The Identity Relationships Network

Permissions that you assign to one group can affect many other identities. For example, if you grant a group access to an OLAP cube, that grant applies to all users who are members of the group. This relationship network is governed by a precedence order that starts with a primary identity, can incorporate multiple levels of group memberships, and ends with implicit memberships in SASUSERS and then PUBLIC. If there is a tie in this network (for example, if you directly assign a user to two groups and give one group a grant and another group a deny), the outcome is a deny.

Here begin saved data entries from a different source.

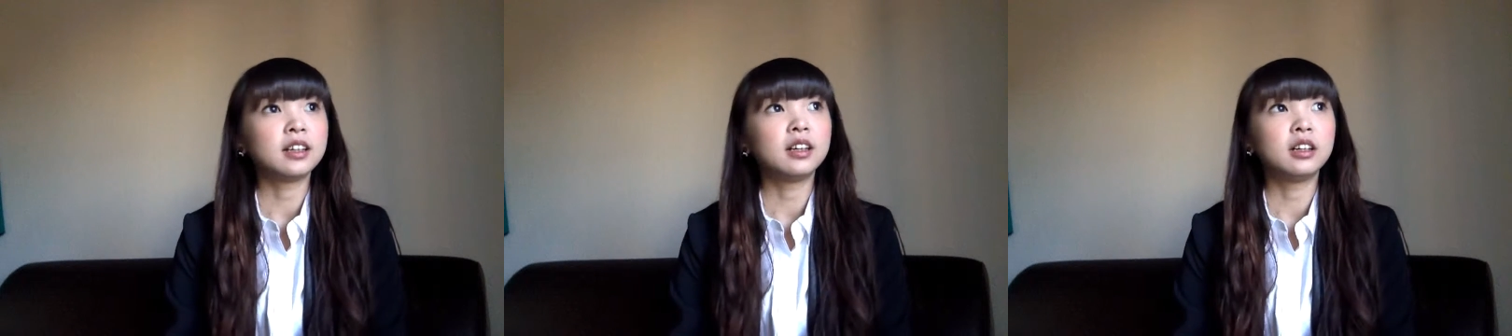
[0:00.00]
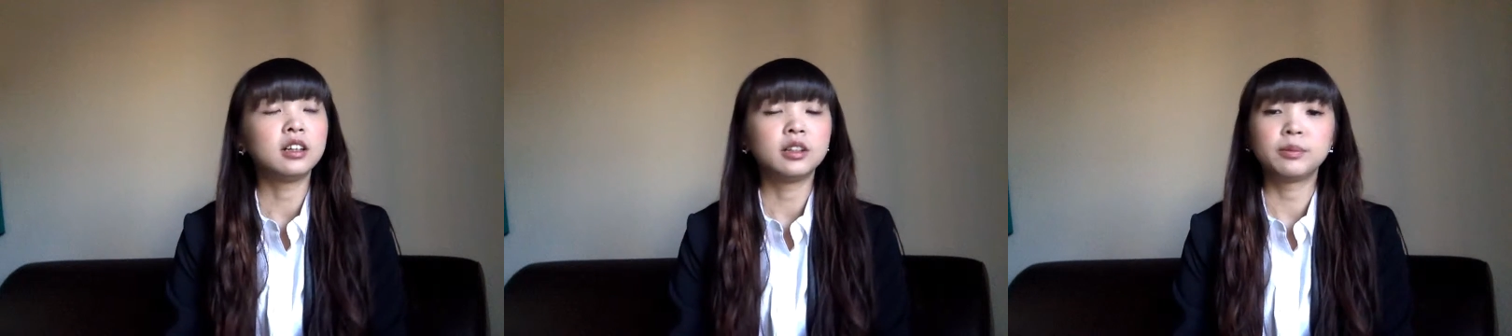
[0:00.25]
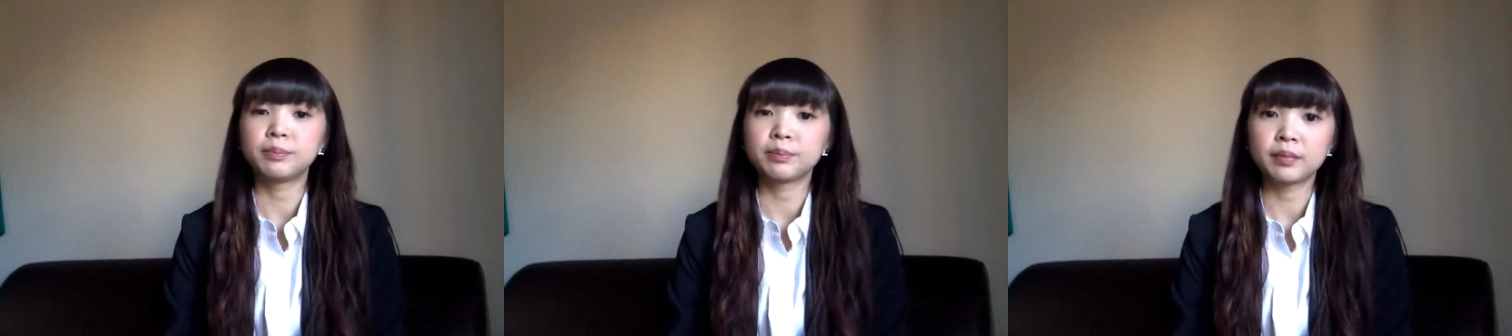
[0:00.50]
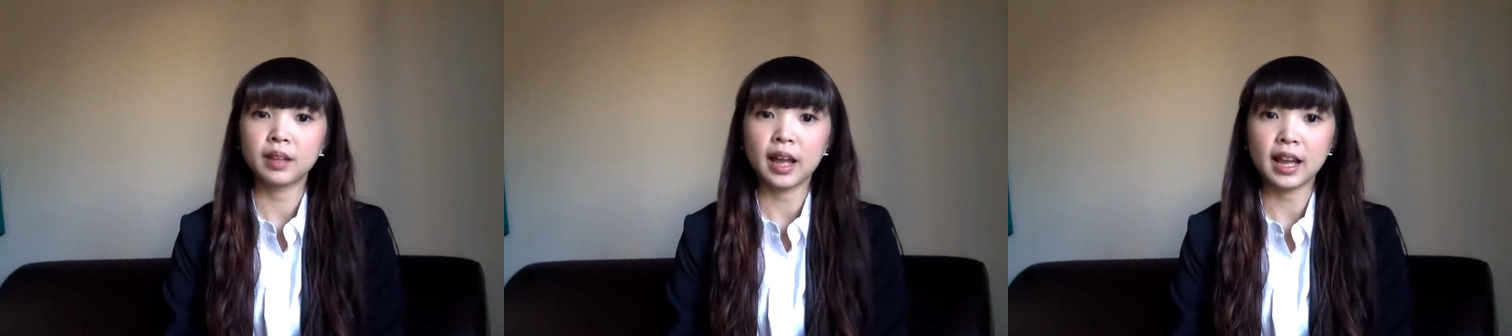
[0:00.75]

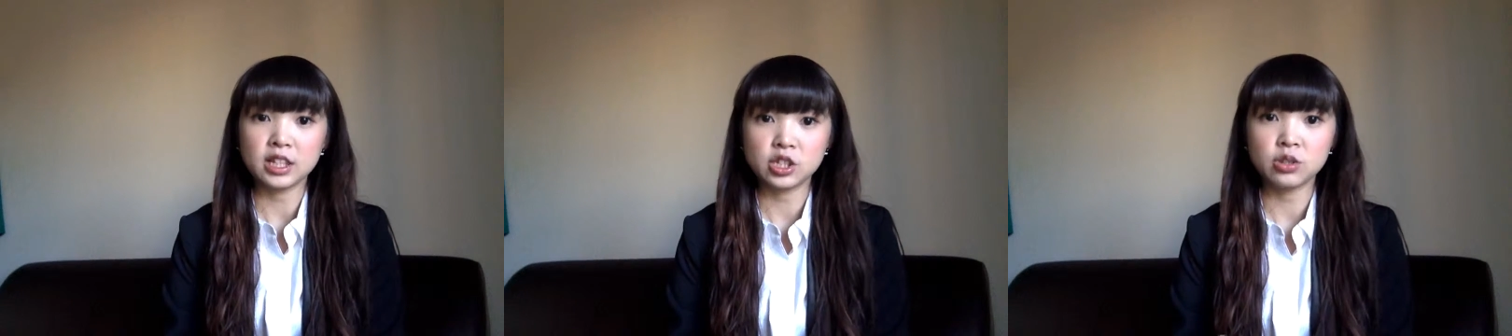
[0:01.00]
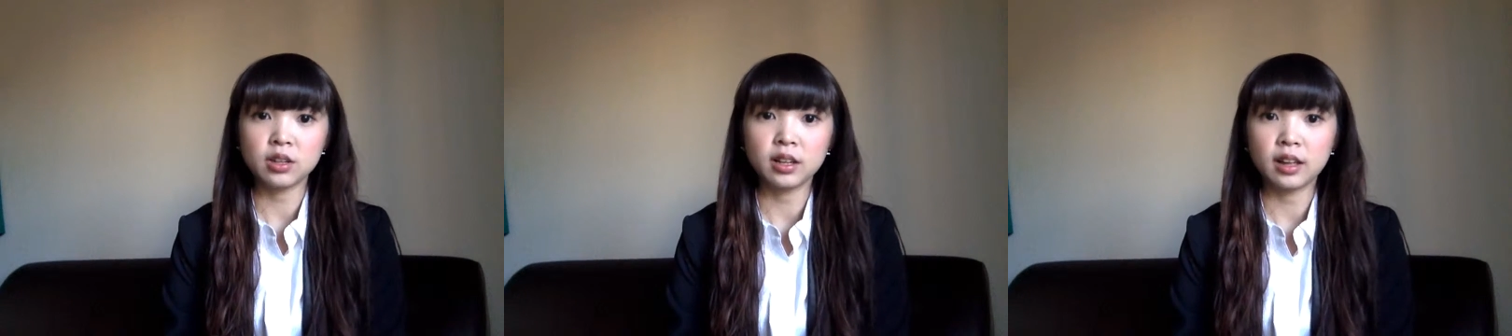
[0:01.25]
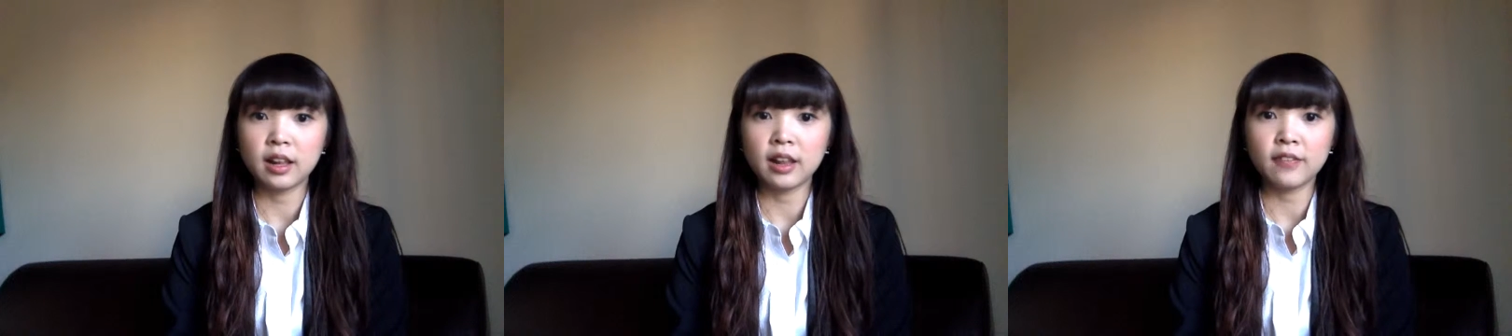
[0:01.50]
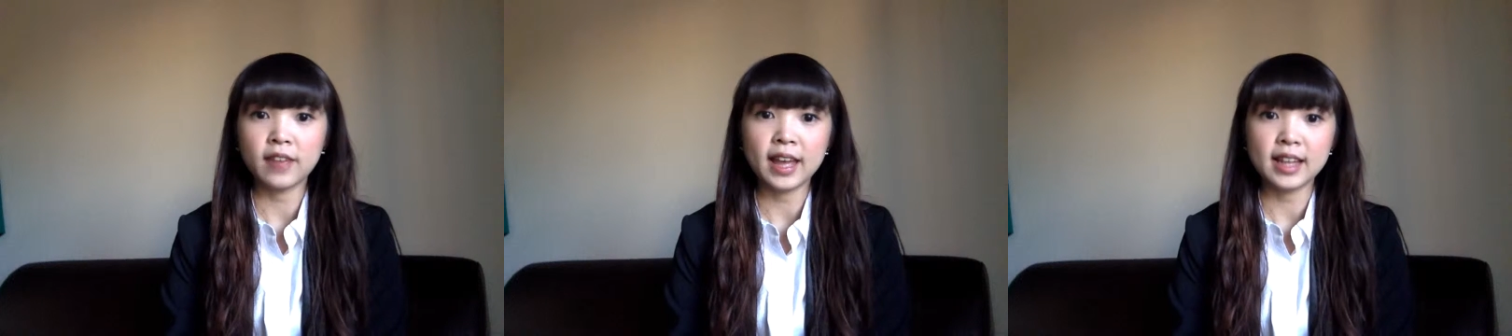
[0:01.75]
I do a lot
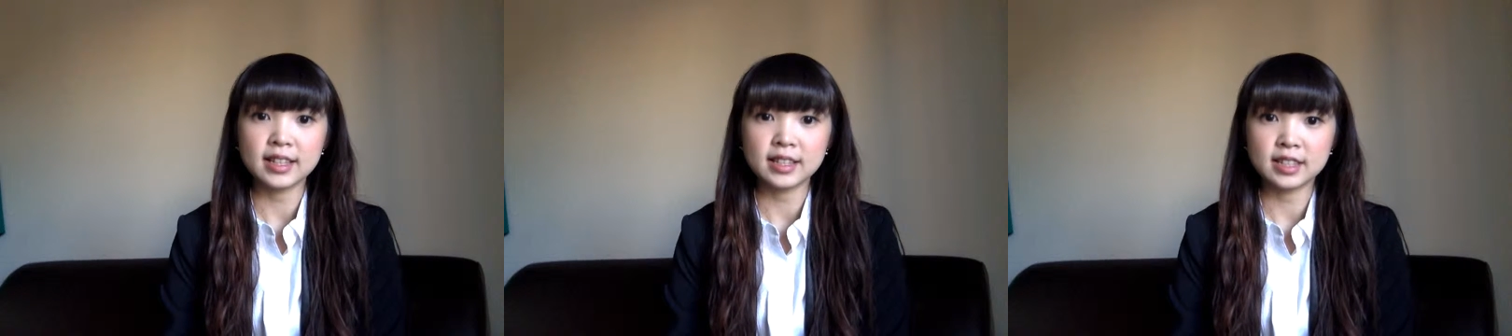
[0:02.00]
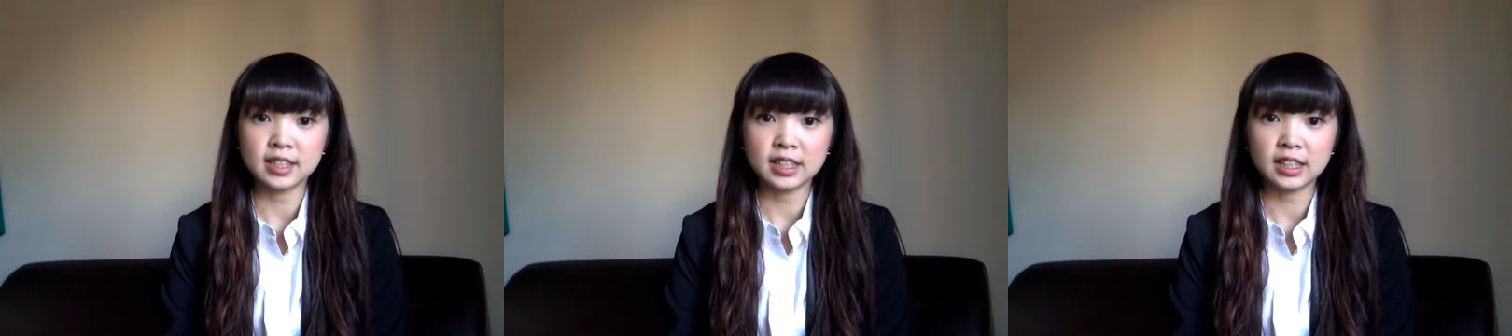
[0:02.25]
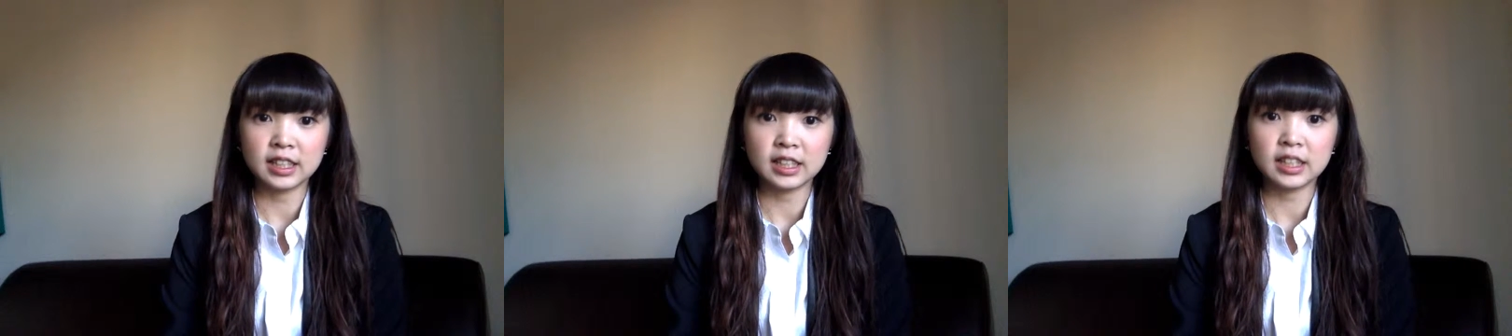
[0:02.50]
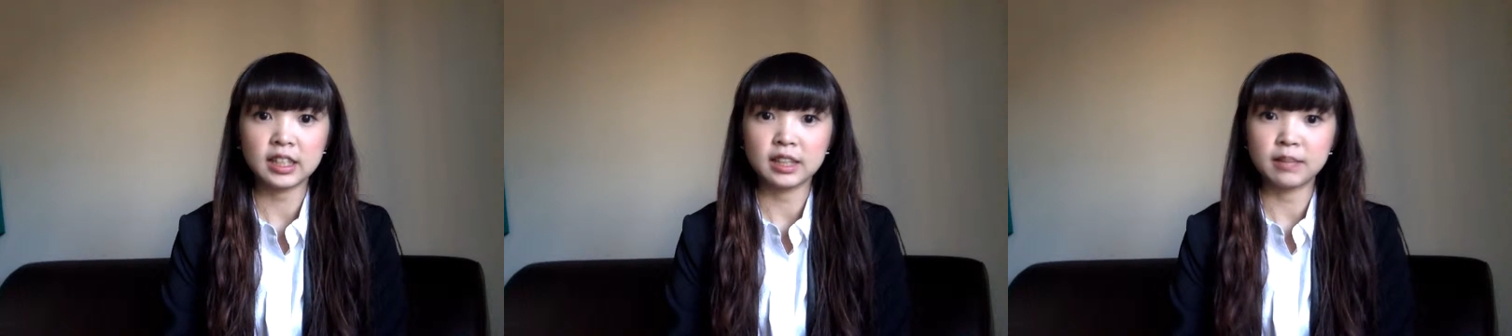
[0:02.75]
of editing
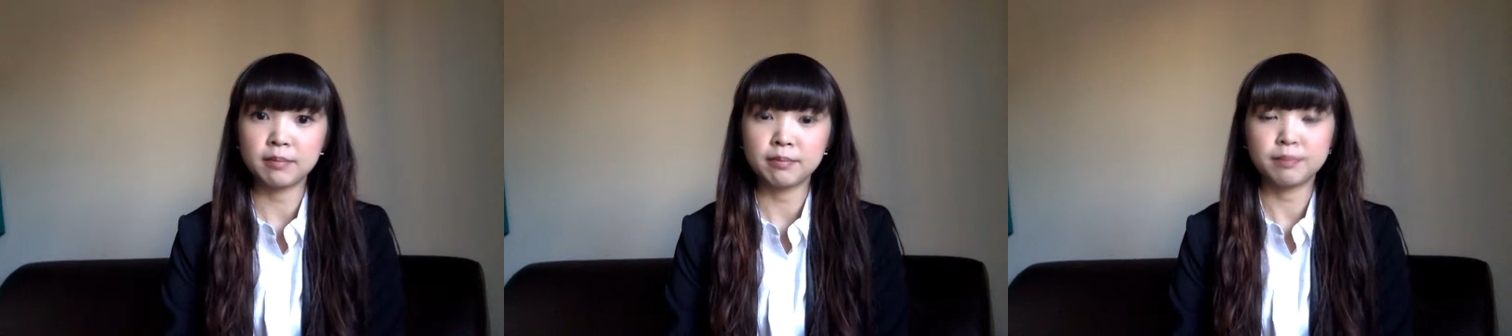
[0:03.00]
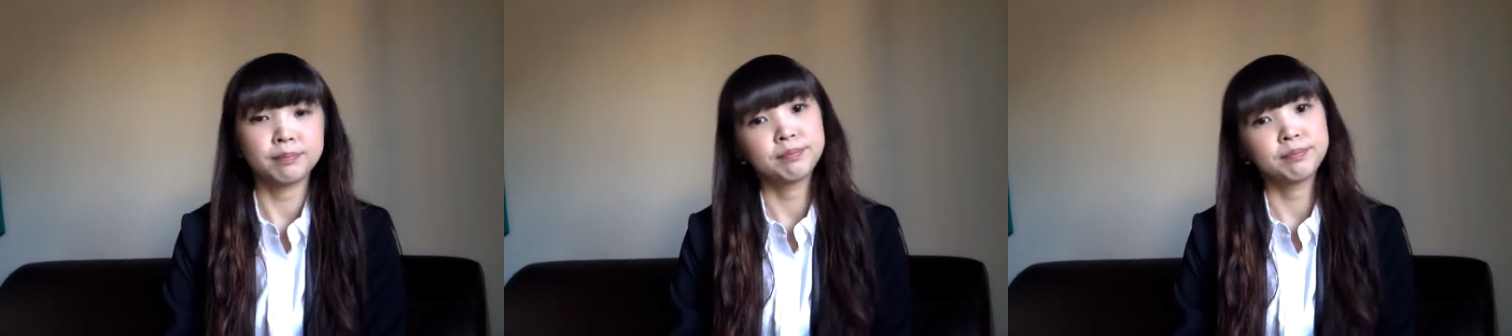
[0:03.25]
in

Use and Enforcement of Each Permission

Permission (Abbreviation)	Actions Affected and Limitations on Enforcement
ReadMetadata (RM)	View an item or navigate past a folder. For example, to see an information map you need RM for that information map. To see or traverse a folder you need RM for that folder.
WriteMetadata (WM)	Edit, delete, change permissions for, or rename an item. For example, to edit a report you need WM for the report. To delete a report you need WM for the report (and WMM for the report's parent folder). WM affects the ability to create associations. For example, you need WM on an application server in order to associate a library to that server. WM affects the ability to create items in certain containers. For example, to add an item anywhere in a repository you need WM at the repository level. For folders, adding and deleting child items is controlled by WMM, not WM.
WriteMemberMetadata (WMM)	Add an item to a folder or delete an item from a folder. For example, to save a report to a folder you need WMM for the folder. To remove a report from a folder, you need WMM for the folder (and WM for the report). To enable someone to interact with a folder's contents but with not the folder itself, grant WMM and deny WM.1
CheckInMetadata (CM)	Check in and check out items in a change-managed area. Applicable only in SAS Data Integration Studio.2
Administer (A)	Operate (monitor, stop, pause, resume, refresh, or quiesce) servers and spawners. For the metadata server, the availability of similar tasks is managed by the Metadata Server: Operation role (not by this permission).
Read (R)	Read data. For example, while you need RM for a cube in order to see a cube, you need R for that cube in order to run a query against it. Enforced for OLAP data, information maps, data that is accessed through the metadata LIBNAME engine, and dashboard objects.
Create (C)	Add data. For example, on a table, C controls adding rows to the table. Enforced for data that is accessed through the metadata LIBNAME engine.
Write (W)	Update data. For example, on a table, W controls updating the rows in the table. Enforced for data that is accessed through the metadata LIBNAME engine, for publishing channels, and for dashboard objects.
Delete (D)	Delete data. For example, D on a library controls the deletion of tables from the library. Enforced for data that is accessed through the metadata LIBNAME engine and for dashboard objects.
1A folder's WMM settings mirror its WM settings unless the folder has explicit or ACT (green) settings of WMM. A grant (or deny) of WMM on a folder becomes an inherited grant (or deny) of WM on the items and subfolders within that folder. WMM is not inherited from one folder to another.
2In any change-managed areas of a foundation repository, change-managed users should have CM (instead of WM and WMM).

Note: The table server supports additional permissions. See the documentation for that component.